> [What is needed]:
Set every entry below down once more, exactly as it stands, without images.

Stored items
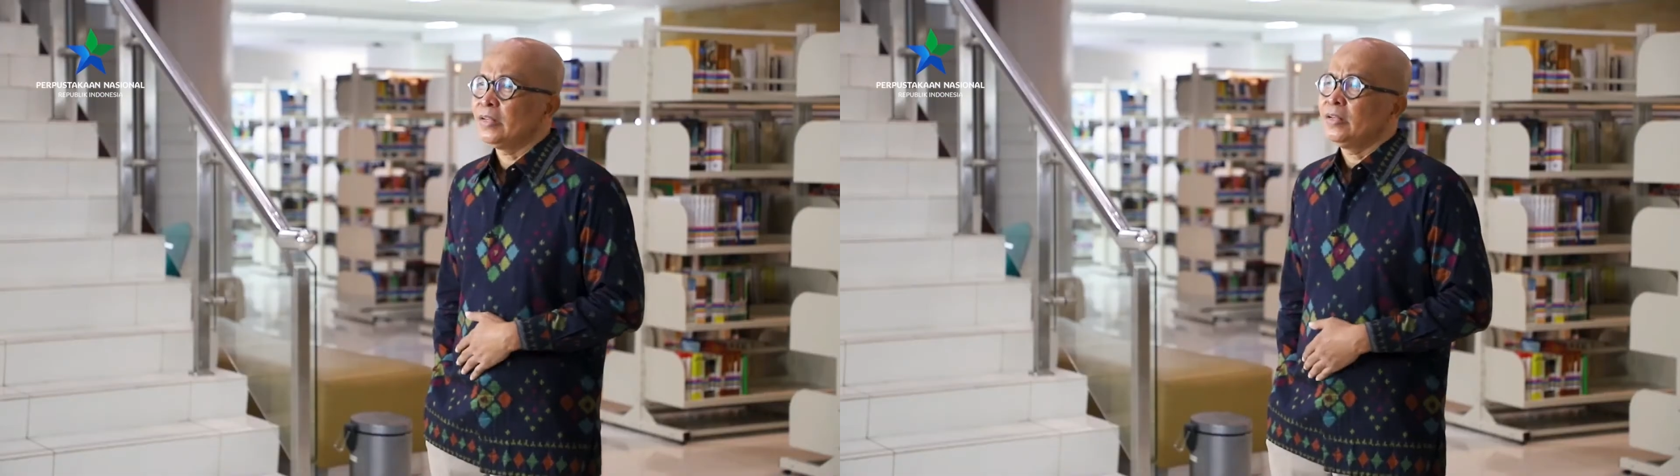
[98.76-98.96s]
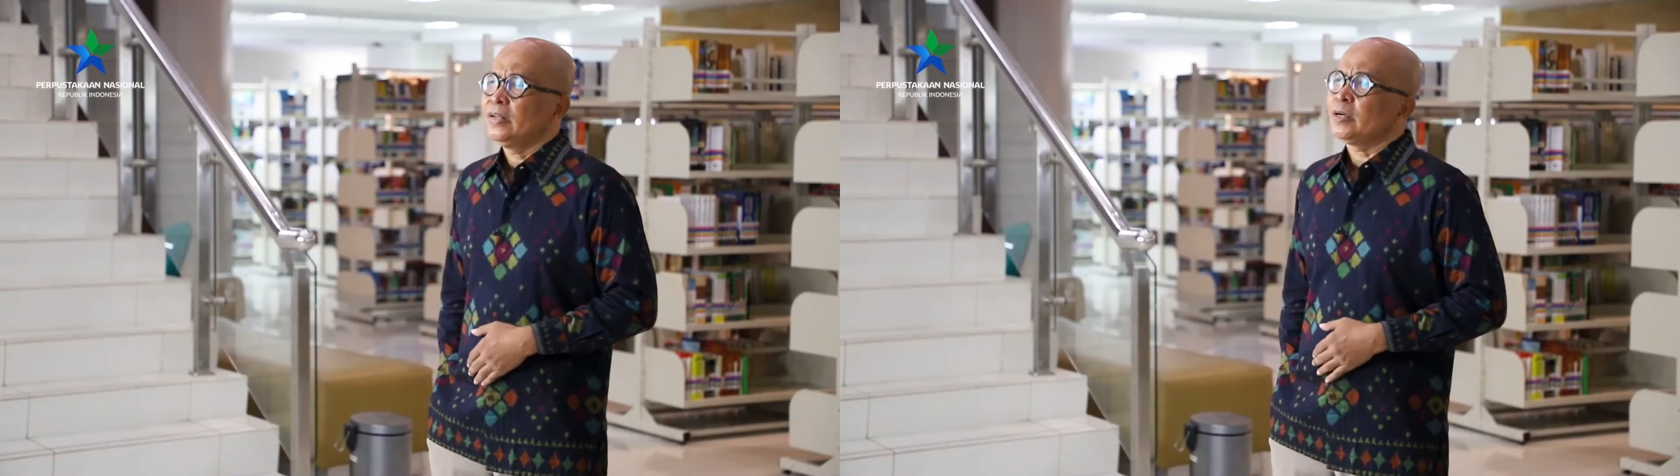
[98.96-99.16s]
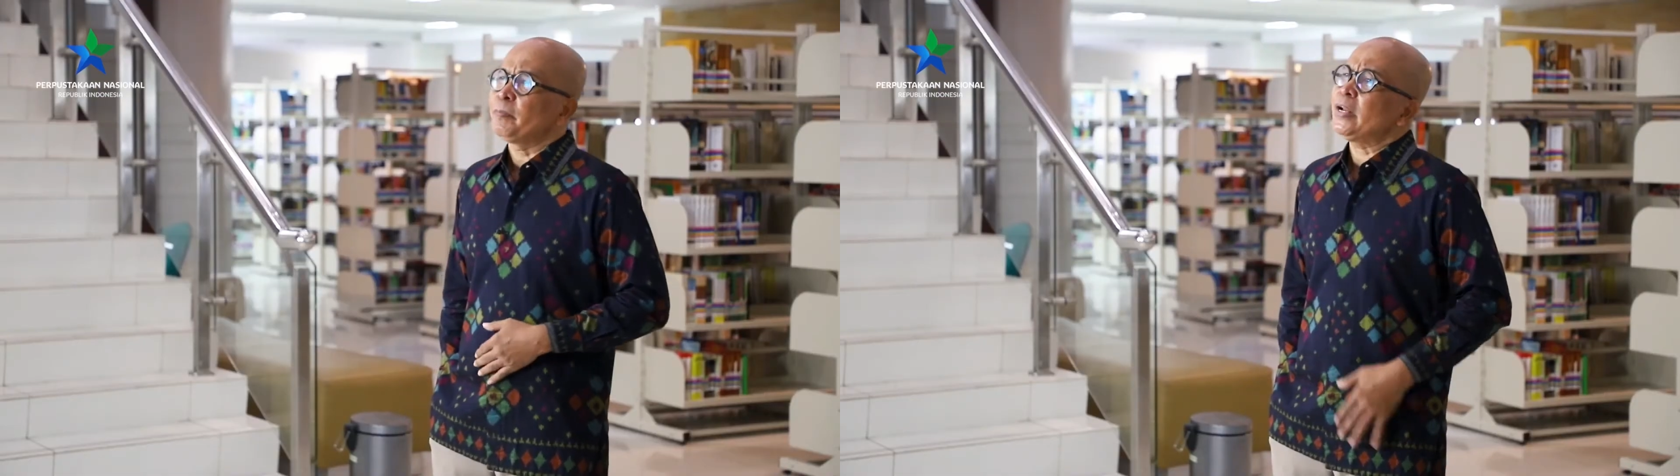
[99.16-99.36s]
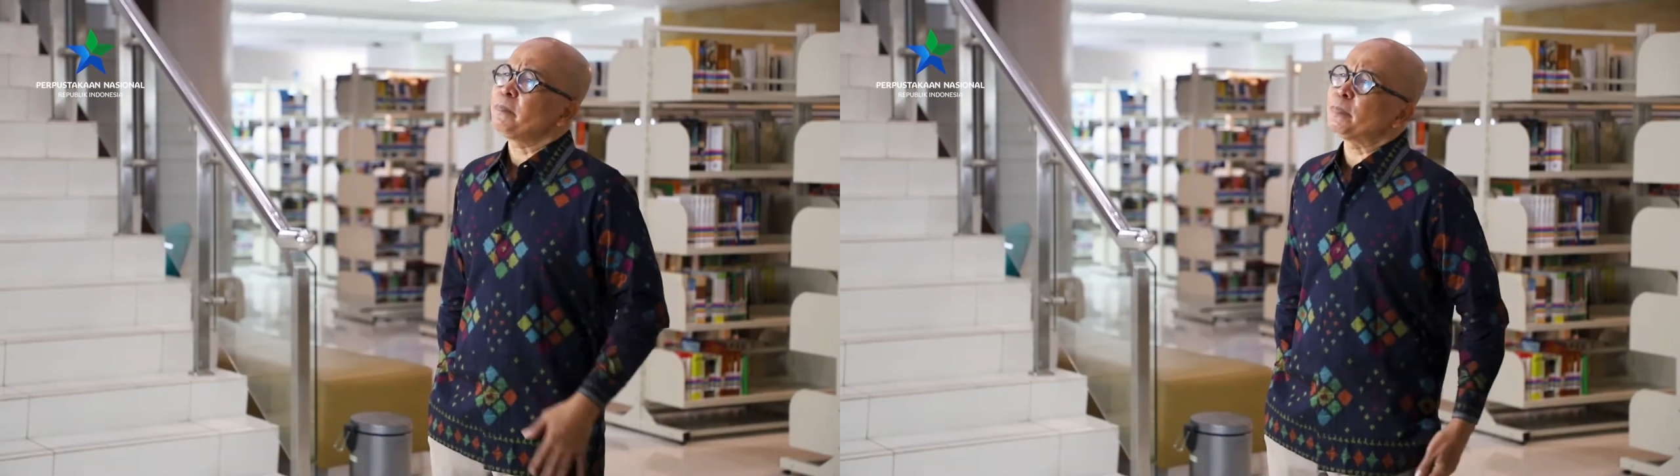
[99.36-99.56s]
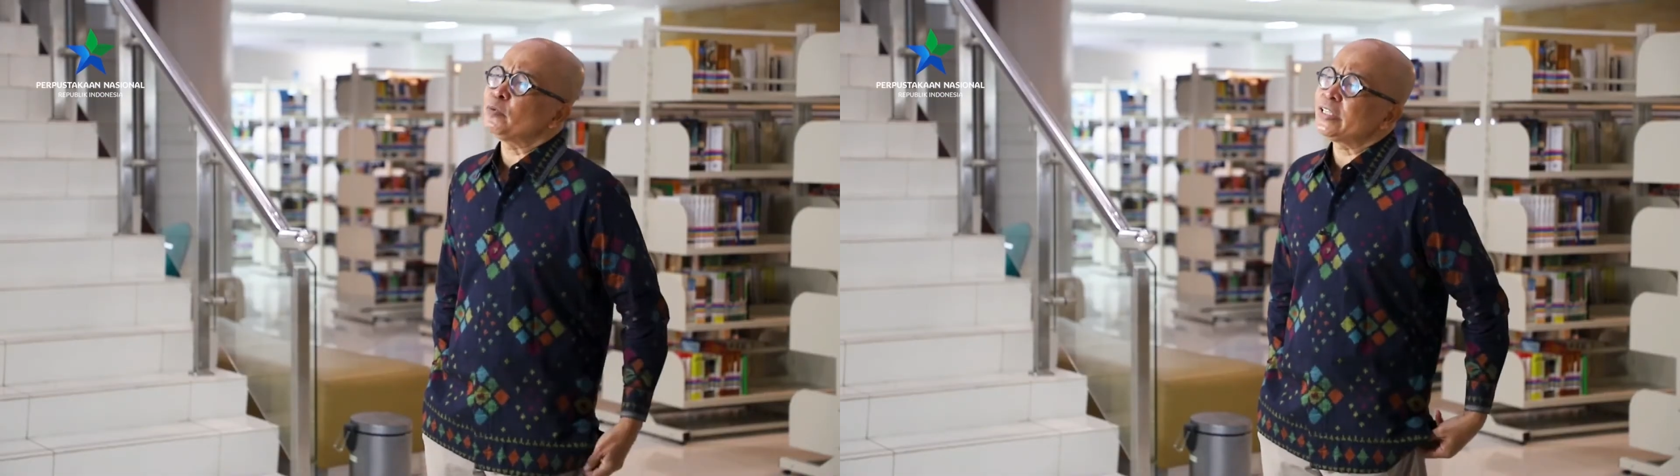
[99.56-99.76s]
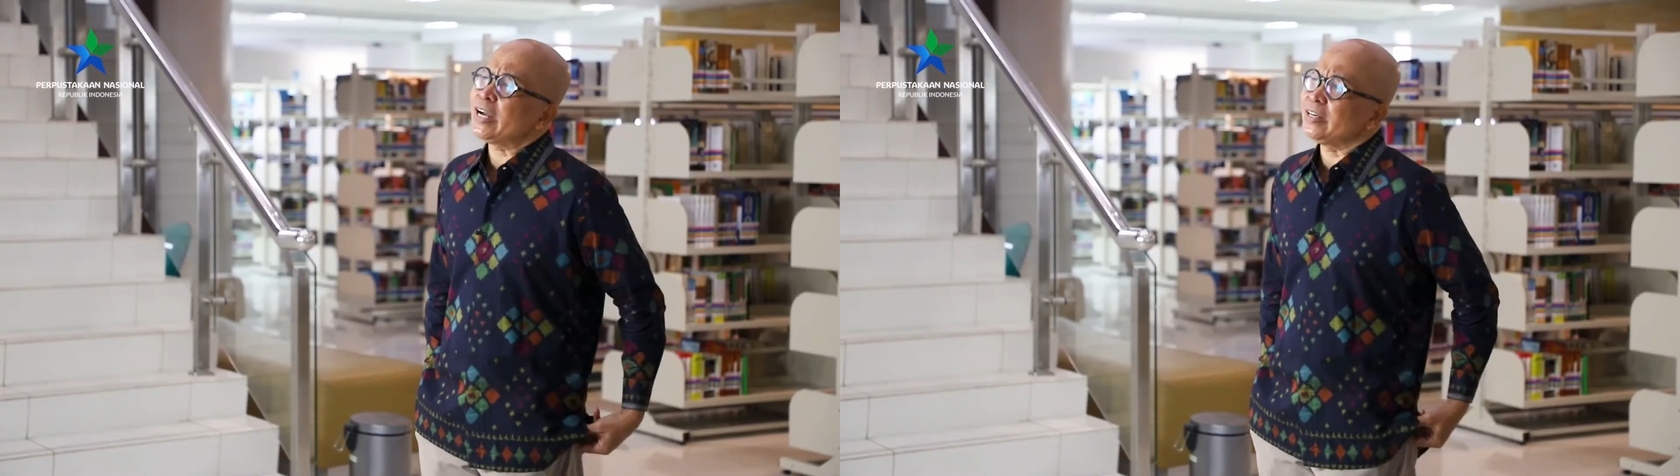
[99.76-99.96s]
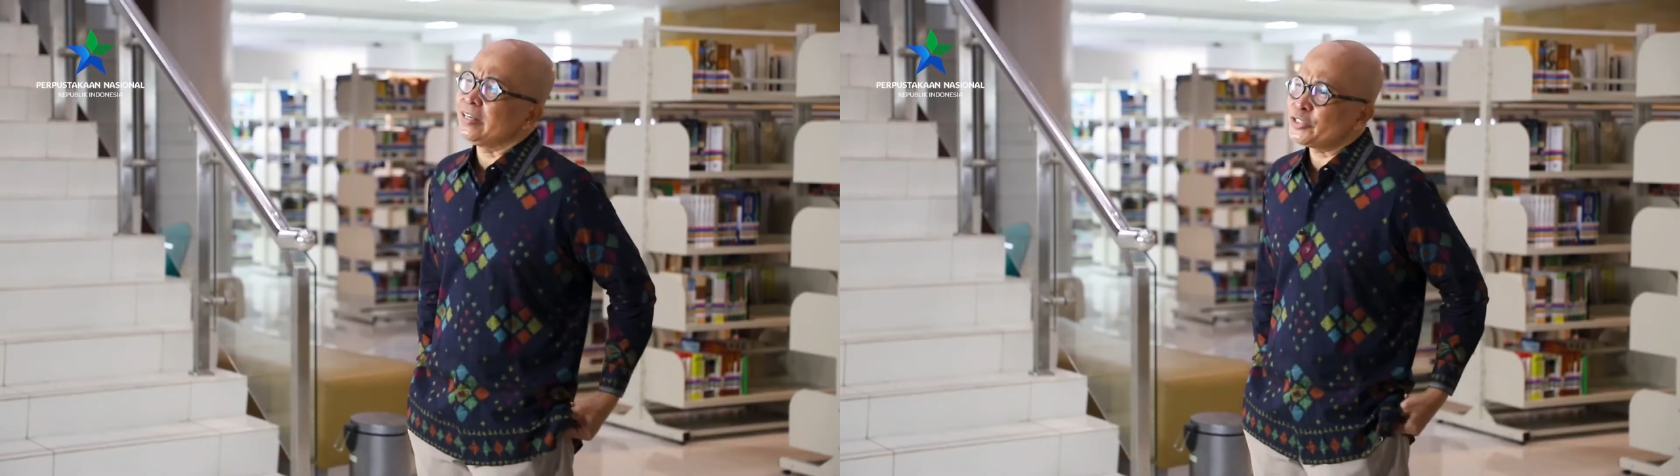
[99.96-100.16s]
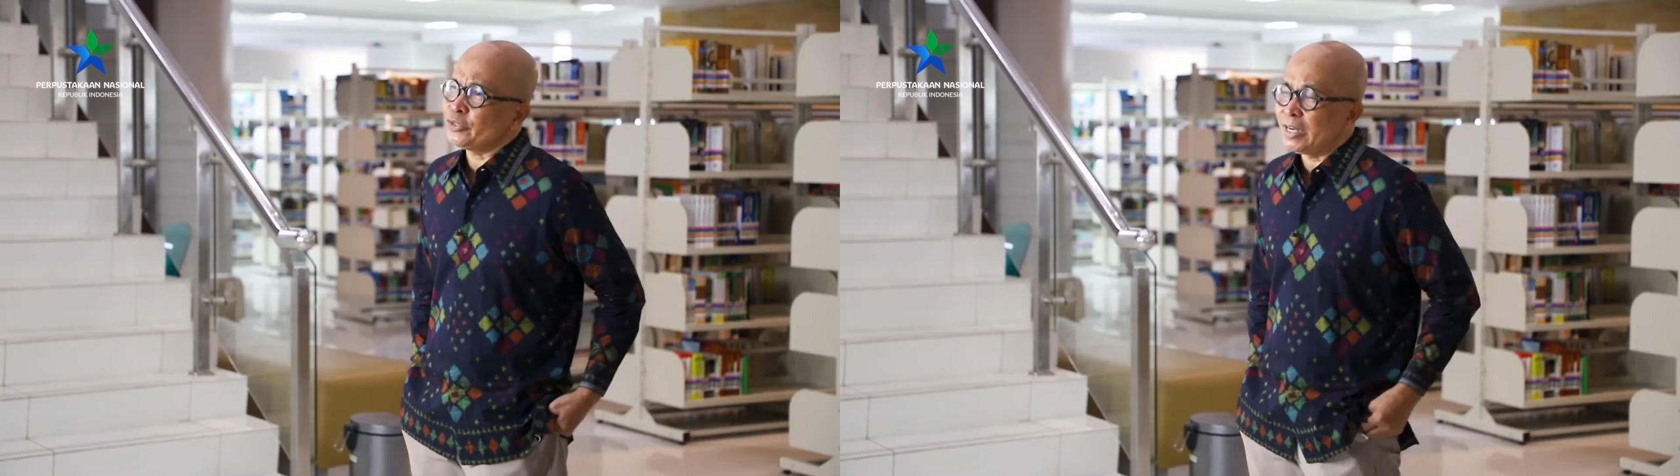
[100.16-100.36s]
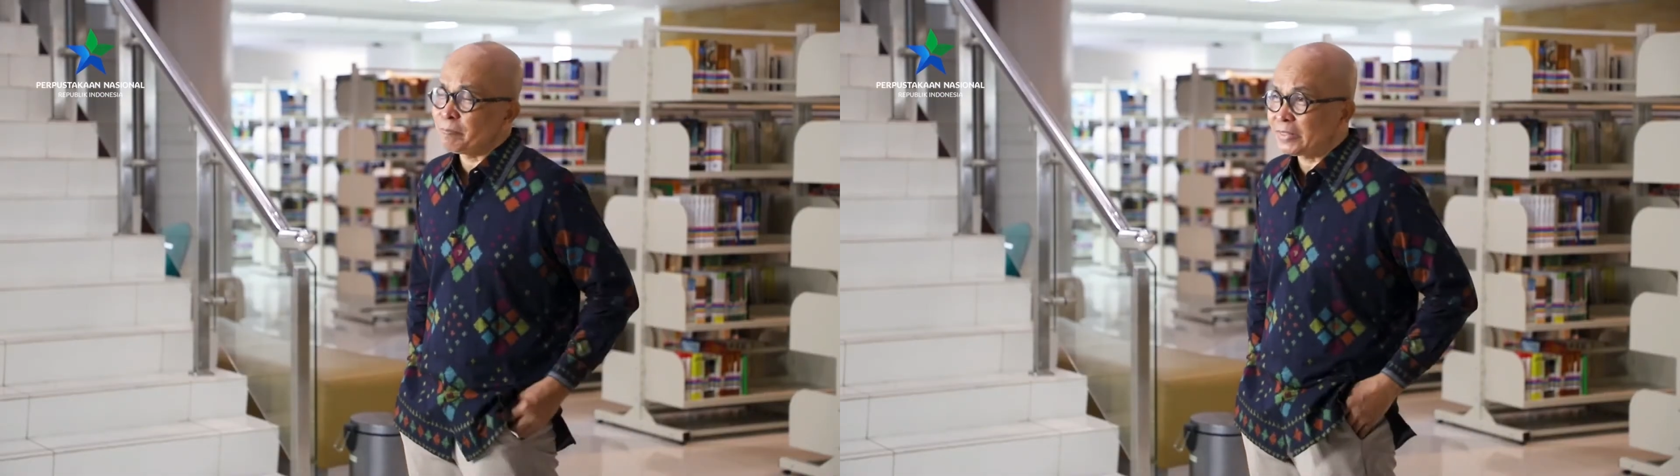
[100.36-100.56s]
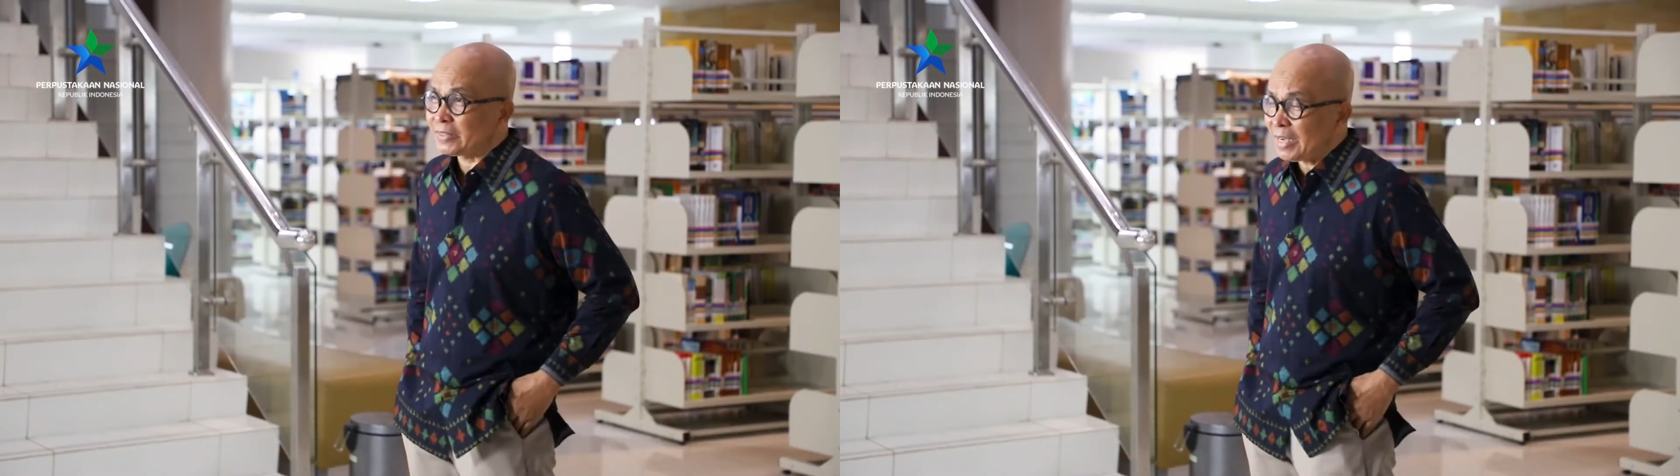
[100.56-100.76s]
Kepala Perpustakaan Nasional
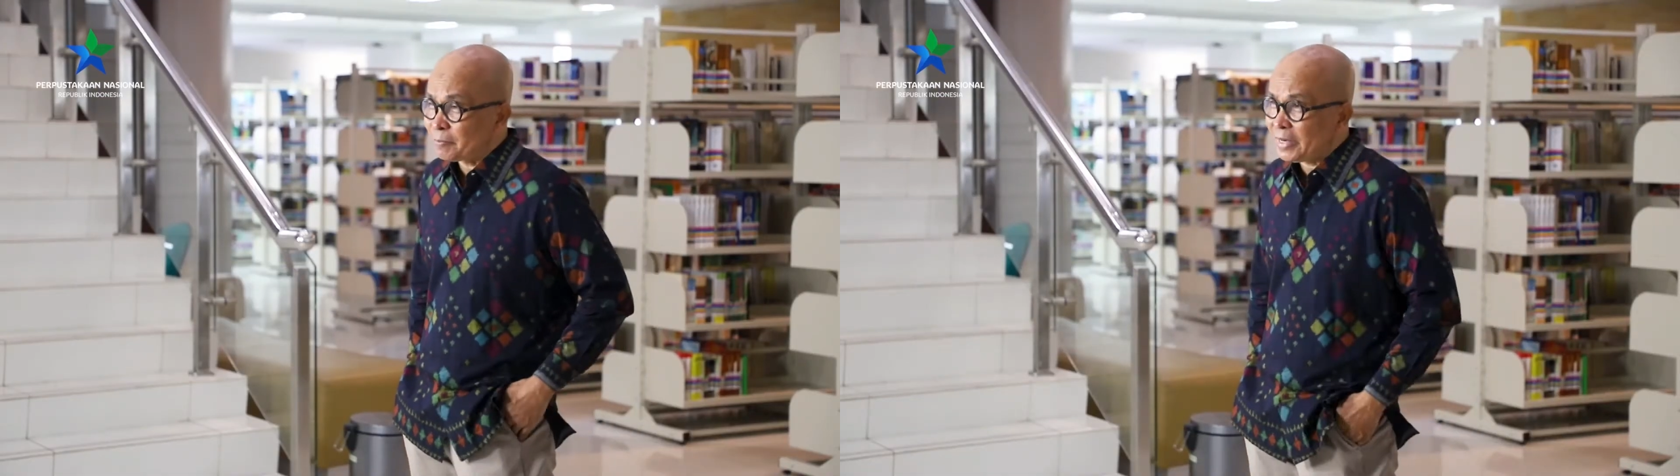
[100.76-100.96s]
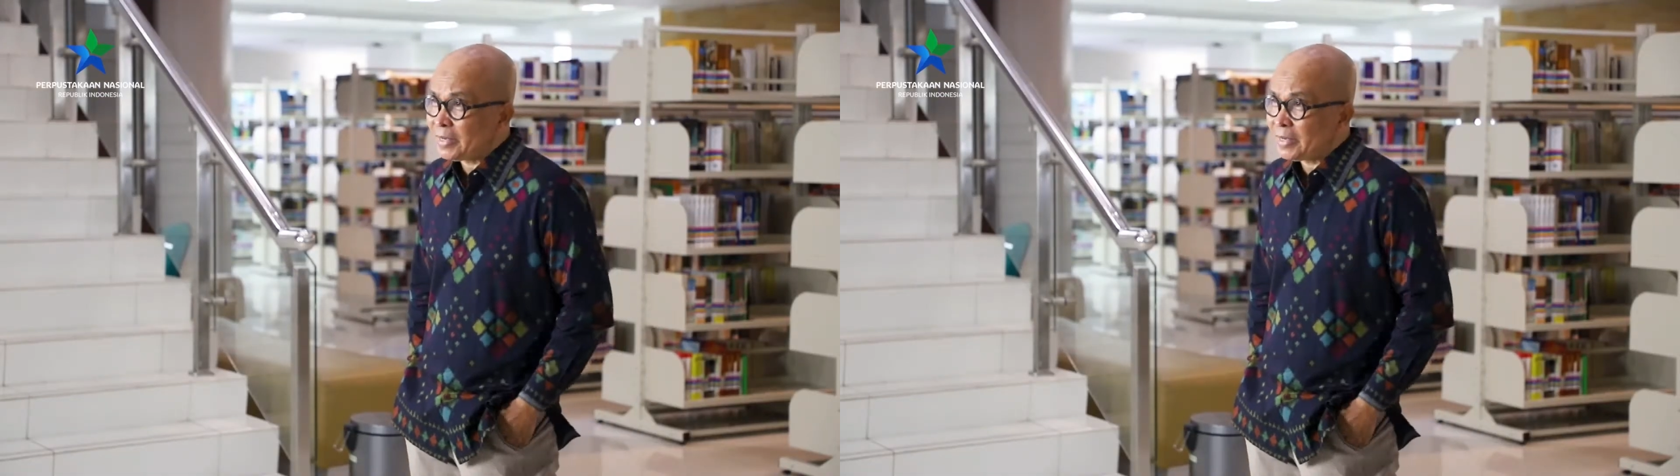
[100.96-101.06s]
pertama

> [Exercise solution]:
[98.76-98.96s]
[98.96-99.16s]
[99.16-99.36s]
[99.36-99.56s]
[99.56-99.76s]
[99.76-99.96s]
[99.96-100.16s]
[100.16-100.36s]
[100.36-100.56s]
[100.56-100.76s]
Kepala Perpustakaan Nasional
[100.76-100.96s]
[100.96-101.06s]
pertama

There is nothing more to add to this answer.